Film Review: Certain Women


★★★★☆

Resilience is often a defining trait of the ordinary people that populate the stark Pacific Northwest in Kelly Reichardt’s enthralling elliptical narratives. There may rarely be melodramatic adversity to overcome – her most recent film Night Moves was the closest she’s come to fully dipping a toe in genre waters – but just to keep on keeping on is a daily struggle. Her latest effort Certain Women is a deft masterclass in humane open-ended observation, crafting subtle portraits of three Montana women overlooked and hardy in their own individual ways.

The title suggests that this is just a random selection from a far greater pool of female stories that could just as easily have been chosen – and would equally have warranted inclusion. As such, Reichardt’s natural resistance to spectacle perfectly suits the material, allowing the breathing space for quotidian stories about small sacrifices, compromises and disappointments. This is not just the difficulty of surviving life, but surviving rural life as a woman. The connection between the three characters is primarily geographical – their lives overlap in minor, arbitrary ways – but also each narrative involves a failed relationship that ends with the protagonist observing the other person at a disconnect, through a window pane, mournful of their respective isolation.

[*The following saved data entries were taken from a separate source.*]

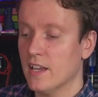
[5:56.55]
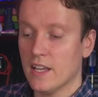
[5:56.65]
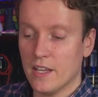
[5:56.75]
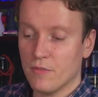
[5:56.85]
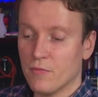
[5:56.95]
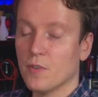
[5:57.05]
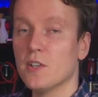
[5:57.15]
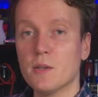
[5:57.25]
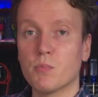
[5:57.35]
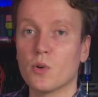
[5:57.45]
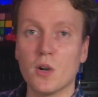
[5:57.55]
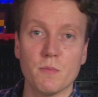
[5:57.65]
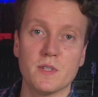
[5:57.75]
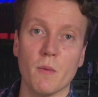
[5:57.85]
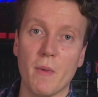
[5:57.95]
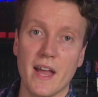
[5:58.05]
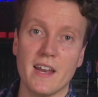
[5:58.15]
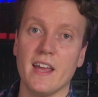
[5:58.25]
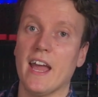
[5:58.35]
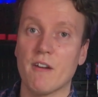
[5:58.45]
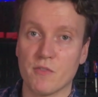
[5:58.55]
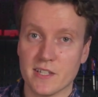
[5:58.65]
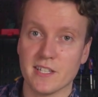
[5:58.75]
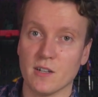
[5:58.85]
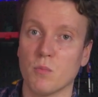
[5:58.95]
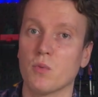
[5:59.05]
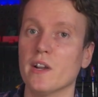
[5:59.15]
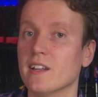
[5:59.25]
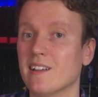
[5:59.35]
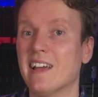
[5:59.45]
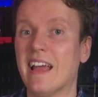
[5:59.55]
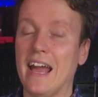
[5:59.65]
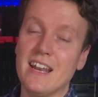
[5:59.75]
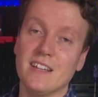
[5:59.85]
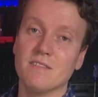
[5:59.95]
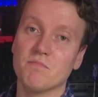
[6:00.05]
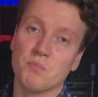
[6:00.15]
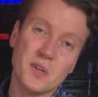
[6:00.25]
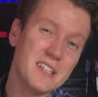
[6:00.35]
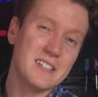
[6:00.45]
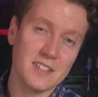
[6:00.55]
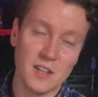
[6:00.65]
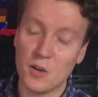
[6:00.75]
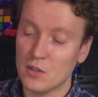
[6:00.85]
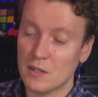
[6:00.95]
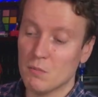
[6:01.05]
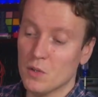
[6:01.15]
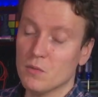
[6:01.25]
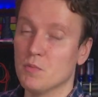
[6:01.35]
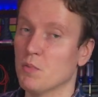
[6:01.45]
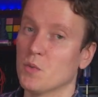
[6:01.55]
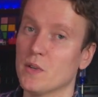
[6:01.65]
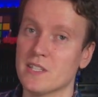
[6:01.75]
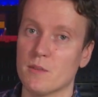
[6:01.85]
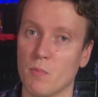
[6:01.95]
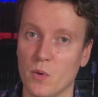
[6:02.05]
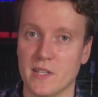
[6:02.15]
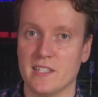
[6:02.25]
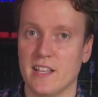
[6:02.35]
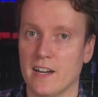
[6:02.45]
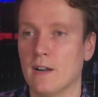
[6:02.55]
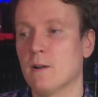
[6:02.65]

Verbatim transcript: It fully probes the bed every single print and it pretty slowly moves between the points there.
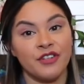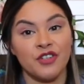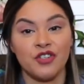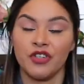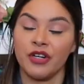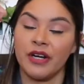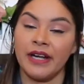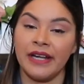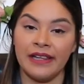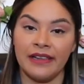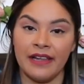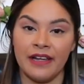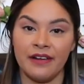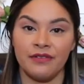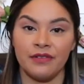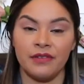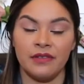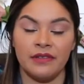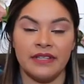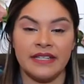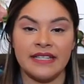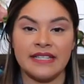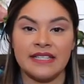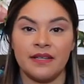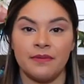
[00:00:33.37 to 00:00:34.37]

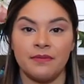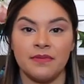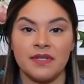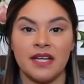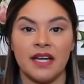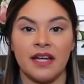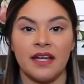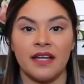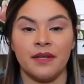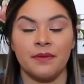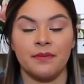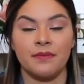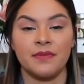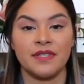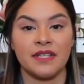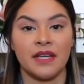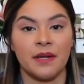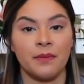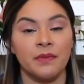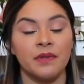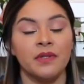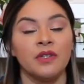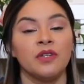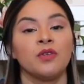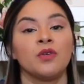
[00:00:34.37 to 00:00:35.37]
tri-level and sometimes
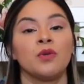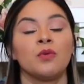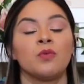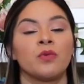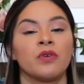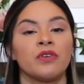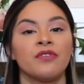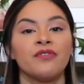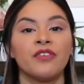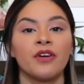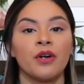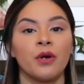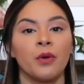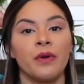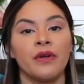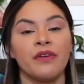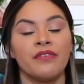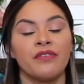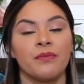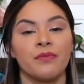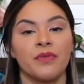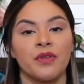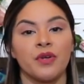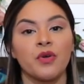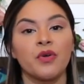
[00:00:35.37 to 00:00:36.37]
I'm a little more far away
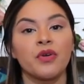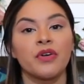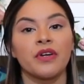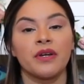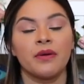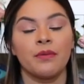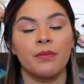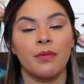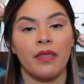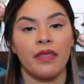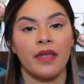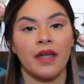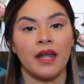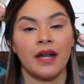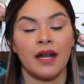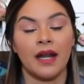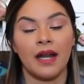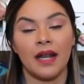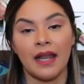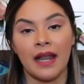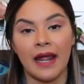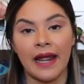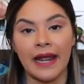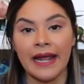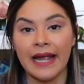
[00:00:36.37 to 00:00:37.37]
from the crib than
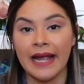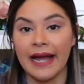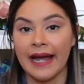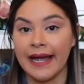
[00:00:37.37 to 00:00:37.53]
I'd like,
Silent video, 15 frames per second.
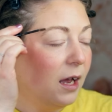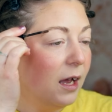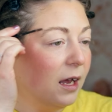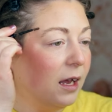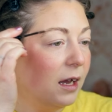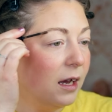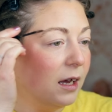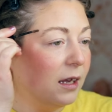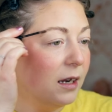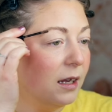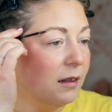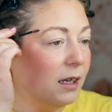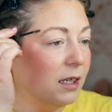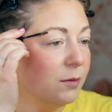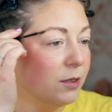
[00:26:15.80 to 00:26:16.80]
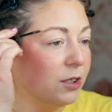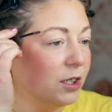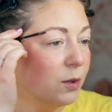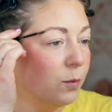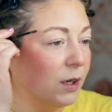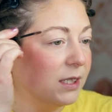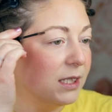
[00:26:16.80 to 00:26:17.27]
And these were
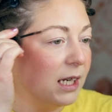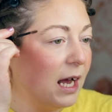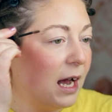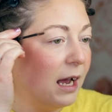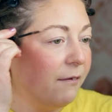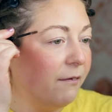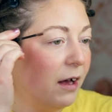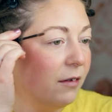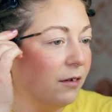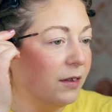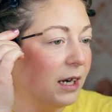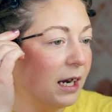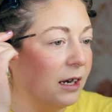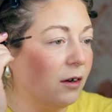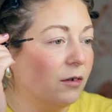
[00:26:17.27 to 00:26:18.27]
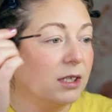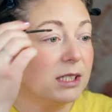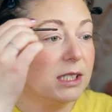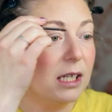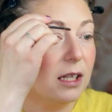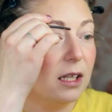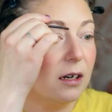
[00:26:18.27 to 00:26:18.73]
just ones that I follow that I noticed
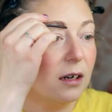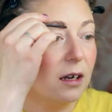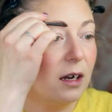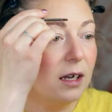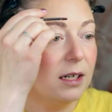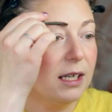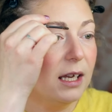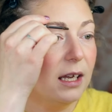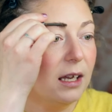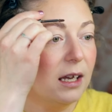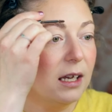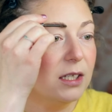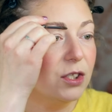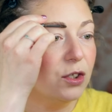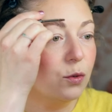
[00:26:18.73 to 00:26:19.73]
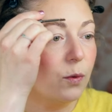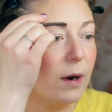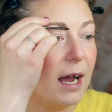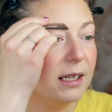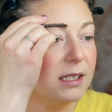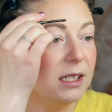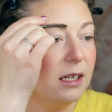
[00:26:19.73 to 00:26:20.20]
that their content has
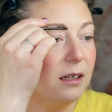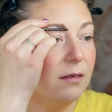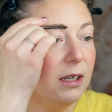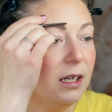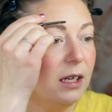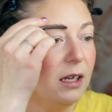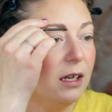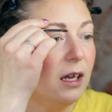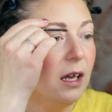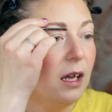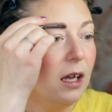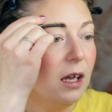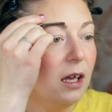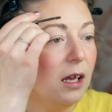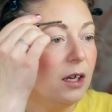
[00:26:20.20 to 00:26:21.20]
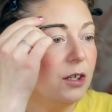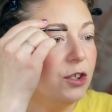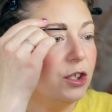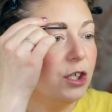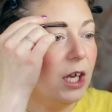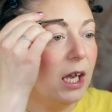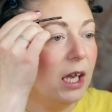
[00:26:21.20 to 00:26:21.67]
drastically
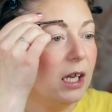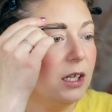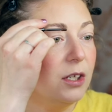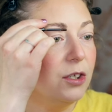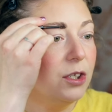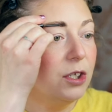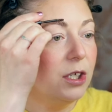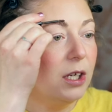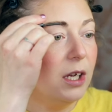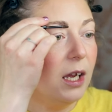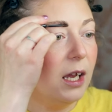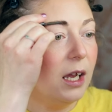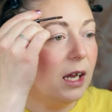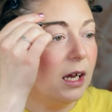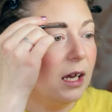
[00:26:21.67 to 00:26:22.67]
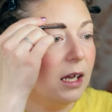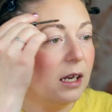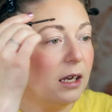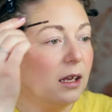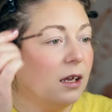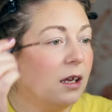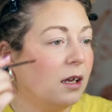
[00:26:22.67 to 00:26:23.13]
changed.
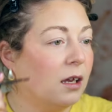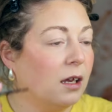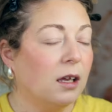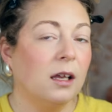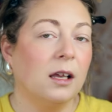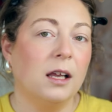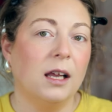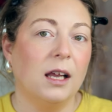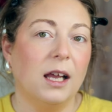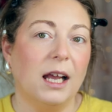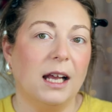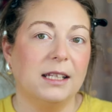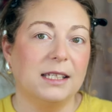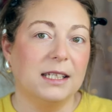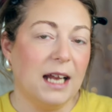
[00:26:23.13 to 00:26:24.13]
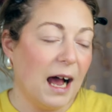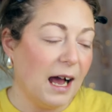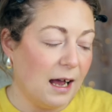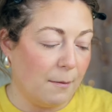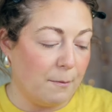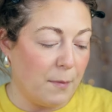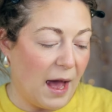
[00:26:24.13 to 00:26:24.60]
And it's not
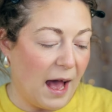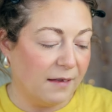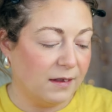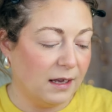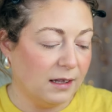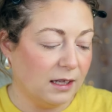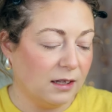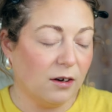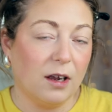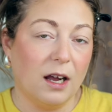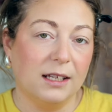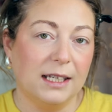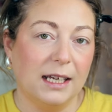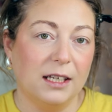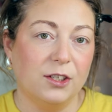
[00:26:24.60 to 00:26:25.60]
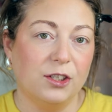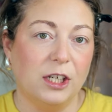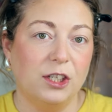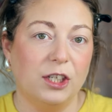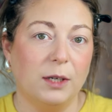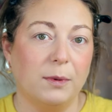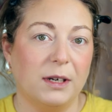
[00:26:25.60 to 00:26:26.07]
a bad thing that their content is
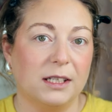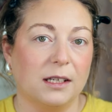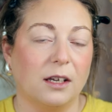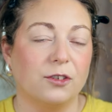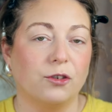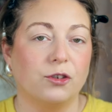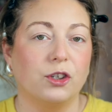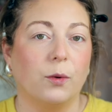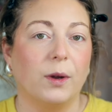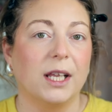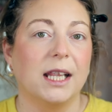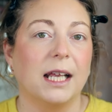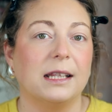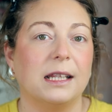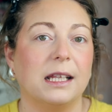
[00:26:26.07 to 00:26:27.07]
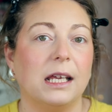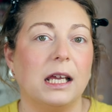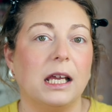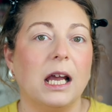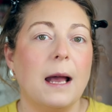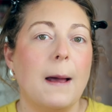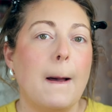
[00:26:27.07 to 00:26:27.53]
changing, but it's also showing that
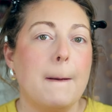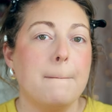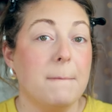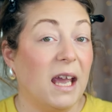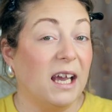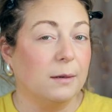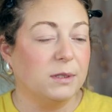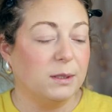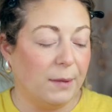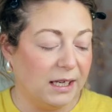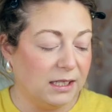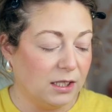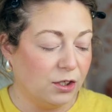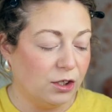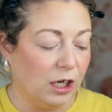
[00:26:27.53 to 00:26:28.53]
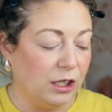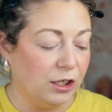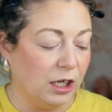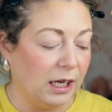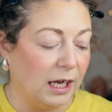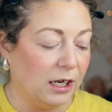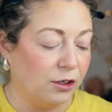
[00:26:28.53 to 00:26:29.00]
the makeup space is
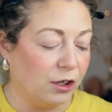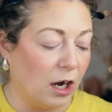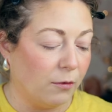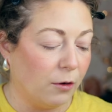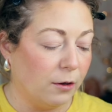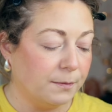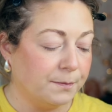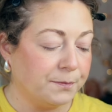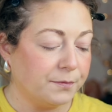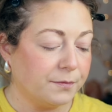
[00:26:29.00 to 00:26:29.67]
changing in general.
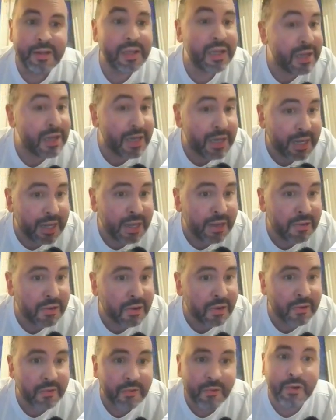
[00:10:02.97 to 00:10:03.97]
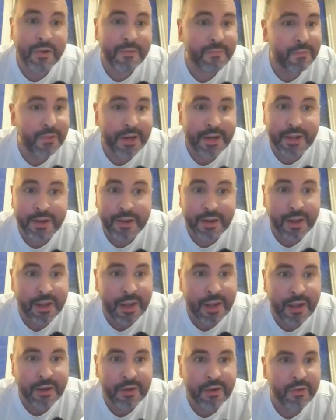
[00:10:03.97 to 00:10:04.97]
indicator or free
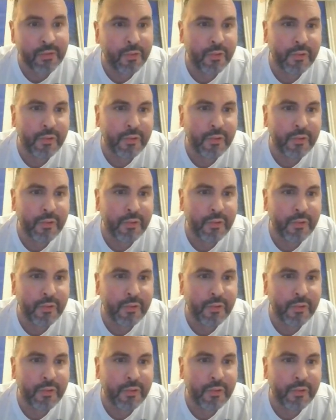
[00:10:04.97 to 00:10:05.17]
indicator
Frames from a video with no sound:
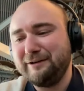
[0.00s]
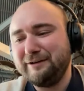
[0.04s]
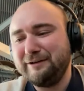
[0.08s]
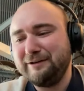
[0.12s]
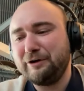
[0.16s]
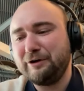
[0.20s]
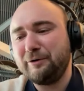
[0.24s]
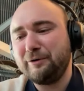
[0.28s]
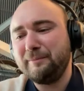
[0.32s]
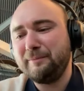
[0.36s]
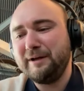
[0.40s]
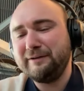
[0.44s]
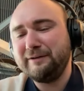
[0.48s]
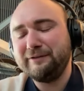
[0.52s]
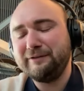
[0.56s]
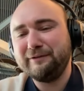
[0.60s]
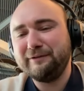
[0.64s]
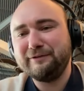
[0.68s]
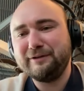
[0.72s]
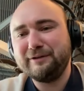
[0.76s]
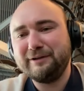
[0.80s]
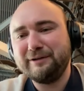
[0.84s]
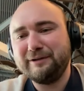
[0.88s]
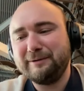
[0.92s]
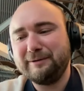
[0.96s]
in the commands
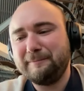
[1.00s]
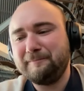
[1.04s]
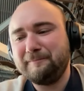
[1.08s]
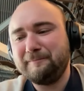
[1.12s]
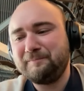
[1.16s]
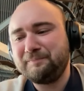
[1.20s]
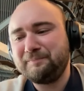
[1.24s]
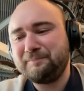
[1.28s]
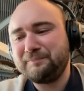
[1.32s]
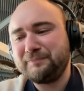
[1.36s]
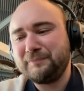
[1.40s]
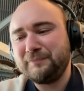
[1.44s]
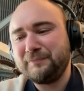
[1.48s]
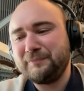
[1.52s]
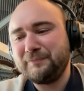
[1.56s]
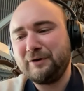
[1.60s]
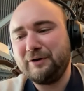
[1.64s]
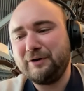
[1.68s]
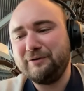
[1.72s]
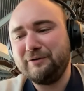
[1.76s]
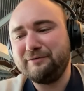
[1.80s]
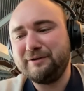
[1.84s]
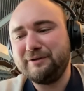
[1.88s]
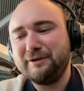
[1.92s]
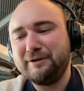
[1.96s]
of the
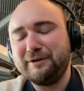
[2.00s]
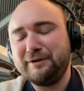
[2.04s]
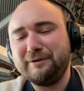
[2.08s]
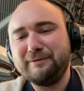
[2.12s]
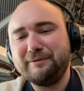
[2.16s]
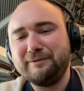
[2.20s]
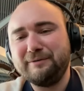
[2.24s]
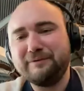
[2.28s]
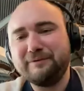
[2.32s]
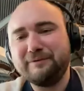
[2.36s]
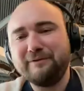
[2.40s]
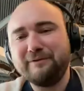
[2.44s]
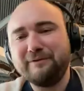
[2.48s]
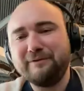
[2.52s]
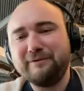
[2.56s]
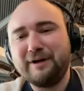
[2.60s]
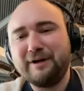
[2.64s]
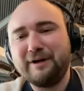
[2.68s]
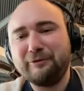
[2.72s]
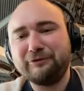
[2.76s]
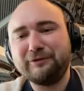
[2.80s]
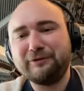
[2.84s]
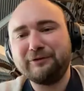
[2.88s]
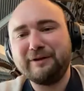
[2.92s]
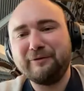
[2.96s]
of the of the
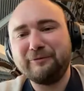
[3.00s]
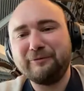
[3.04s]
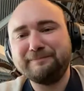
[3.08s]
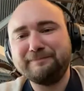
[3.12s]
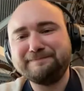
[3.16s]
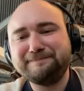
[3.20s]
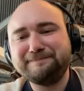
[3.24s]
house now.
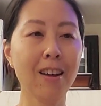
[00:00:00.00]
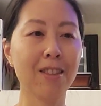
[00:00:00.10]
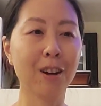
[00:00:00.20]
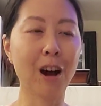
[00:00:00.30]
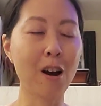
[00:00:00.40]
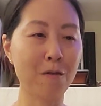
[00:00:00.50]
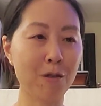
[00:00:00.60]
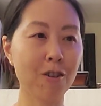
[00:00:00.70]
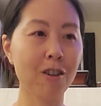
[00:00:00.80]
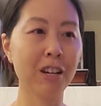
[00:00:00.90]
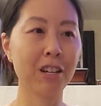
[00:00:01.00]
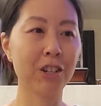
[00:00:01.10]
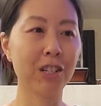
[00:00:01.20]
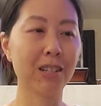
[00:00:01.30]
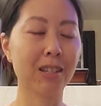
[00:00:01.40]
the cover, it
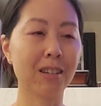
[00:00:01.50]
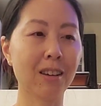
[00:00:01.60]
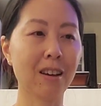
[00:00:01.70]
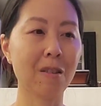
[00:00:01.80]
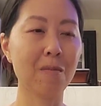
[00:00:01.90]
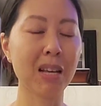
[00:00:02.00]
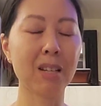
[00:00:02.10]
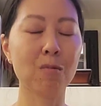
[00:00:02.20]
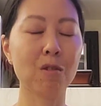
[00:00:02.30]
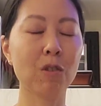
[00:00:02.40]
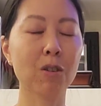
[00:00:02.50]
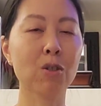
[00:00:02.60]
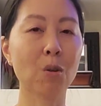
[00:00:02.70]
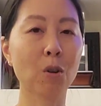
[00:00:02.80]
just makes me feel so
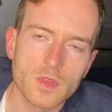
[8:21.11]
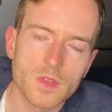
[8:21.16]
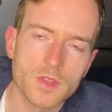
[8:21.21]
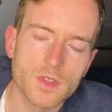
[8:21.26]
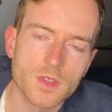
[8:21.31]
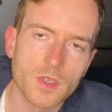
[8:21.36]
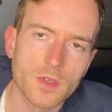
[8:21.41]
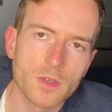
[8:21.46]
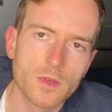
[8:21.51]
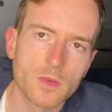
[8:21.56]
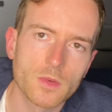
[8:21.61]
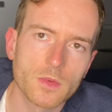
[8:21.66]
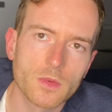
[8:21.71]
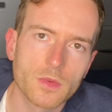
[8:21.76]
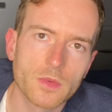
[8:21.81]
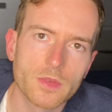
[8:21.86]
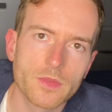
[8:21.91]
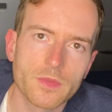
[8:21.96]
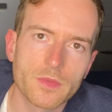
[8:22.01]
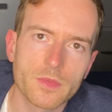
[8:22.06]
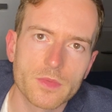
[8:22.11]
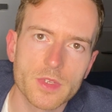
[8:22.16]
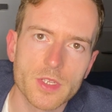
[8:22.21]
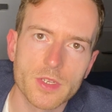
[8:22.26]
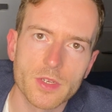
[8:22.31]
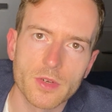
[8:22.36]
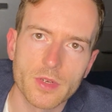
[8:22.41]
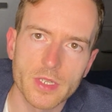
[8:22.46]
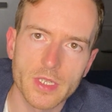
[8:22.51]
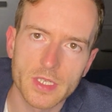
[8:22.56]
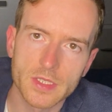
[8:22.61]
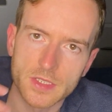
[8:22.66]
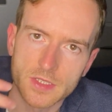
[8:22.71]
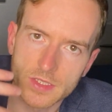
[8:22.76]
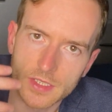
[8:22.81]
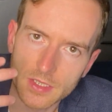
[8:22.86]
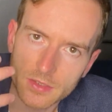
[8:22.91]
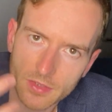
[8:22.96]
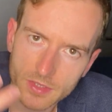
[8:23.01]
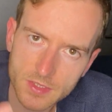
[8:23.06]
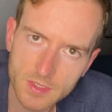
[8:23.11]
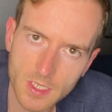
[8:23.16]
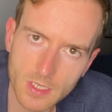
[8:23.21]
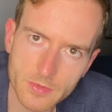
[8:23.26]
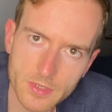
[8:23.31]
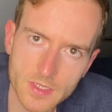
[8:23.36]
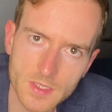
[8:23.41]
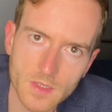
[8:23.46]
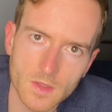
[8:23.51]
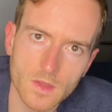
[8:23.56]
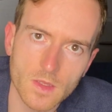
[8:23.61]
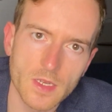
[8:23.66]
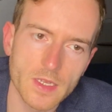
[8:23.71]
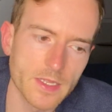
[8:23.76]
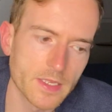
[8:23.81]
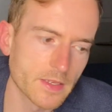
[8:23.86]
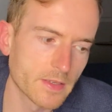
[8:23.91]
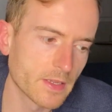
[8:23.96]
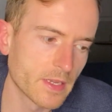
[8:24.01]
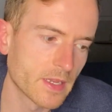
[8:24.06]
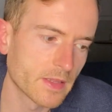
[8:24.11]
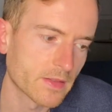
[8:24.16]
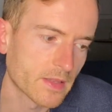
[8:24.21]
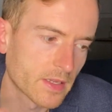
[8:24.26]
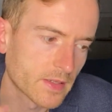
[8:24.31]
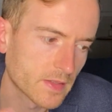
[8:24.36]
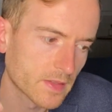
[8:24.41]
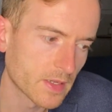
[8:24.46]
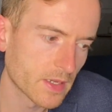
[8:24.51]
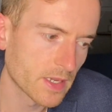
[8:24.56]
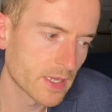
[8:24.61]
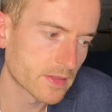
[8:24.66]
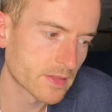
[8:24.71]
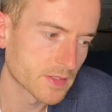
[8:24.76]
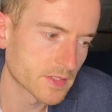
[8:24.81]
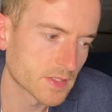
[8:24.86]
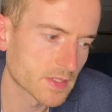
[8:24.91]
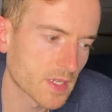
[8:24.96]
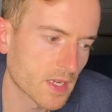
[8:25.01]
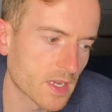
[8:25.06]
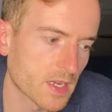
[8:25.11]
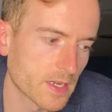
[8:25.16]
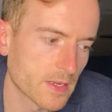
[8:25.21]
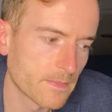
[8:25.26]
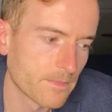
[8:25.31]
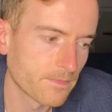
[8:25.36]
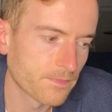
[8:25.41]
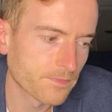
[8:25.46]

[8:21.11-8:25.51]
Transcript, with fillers: So, you know, again, secrets coming to light at that at this time.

Laura Dern, Lily Gladstone, and Reichardt regular Michelle Williams play the three women, whose lives are taken from the pages of Maile Meloy’s anthology Both Ways Is the Only Way I Want It. They all play independent women who find themselves marginalised in some way or other. “It would be lovely to think,” sighs small-town lawyer, Laura (Dern), “if I were a man I could explain the law and people would say ‘OK’. It would be so restful.” Her client Mr. Fuller (Jared Harris) is a case in point, finally when accepting the opinion that Laura has been giving him for months when it’s offered by a male associate. Gina (Williams) struggles with a similar condescension when elderly neighbour Albert (Rene Auberjonois) ignores her in favour of discussing the sale of sandstone with her husband (James Le Gros).

He actually proves to be utterly unhelpful, much like the ineffectual policemen when Mr. Fuller takes a hostage and demands to see Laura in what is probably the most low-key hostage sequence in film history. Still, both women end up feeling some semblance of guilt towards the men who have slighted them, Laura for the helplessness of her client’s situation and Gina for the pressure applied to the forgetful Albert to secure the stone for their authentic country home. Both performances are beautifully nuanced, anger and pain and fatigue all lying just beneath the surface. The final story is the most nakedly emotional, in which a young ranch hand (Gladstone) strikes up a tender and awkward friendship with a law graduate, Beth (Kristen Stewart), whose doing a gruelling eight-hour round trip twice a week to teach an evening class in a small town.

Gladstone is a picture of yearning, only stumbling upon the class because she saw people entering the school building at night and had nothing better to do than follow. She eagerly awaits Beth’s visits and one evening takes one of the horses to class in a poignant, sweet gesture. Her character is the one whose visible longing acts as a stand-in for the reserve communicated by the other two, more experienced and world-weary women. A tearful drive home is the most overtly heart-breaking amongst a raft of quieter moments in a rich and lyrical work.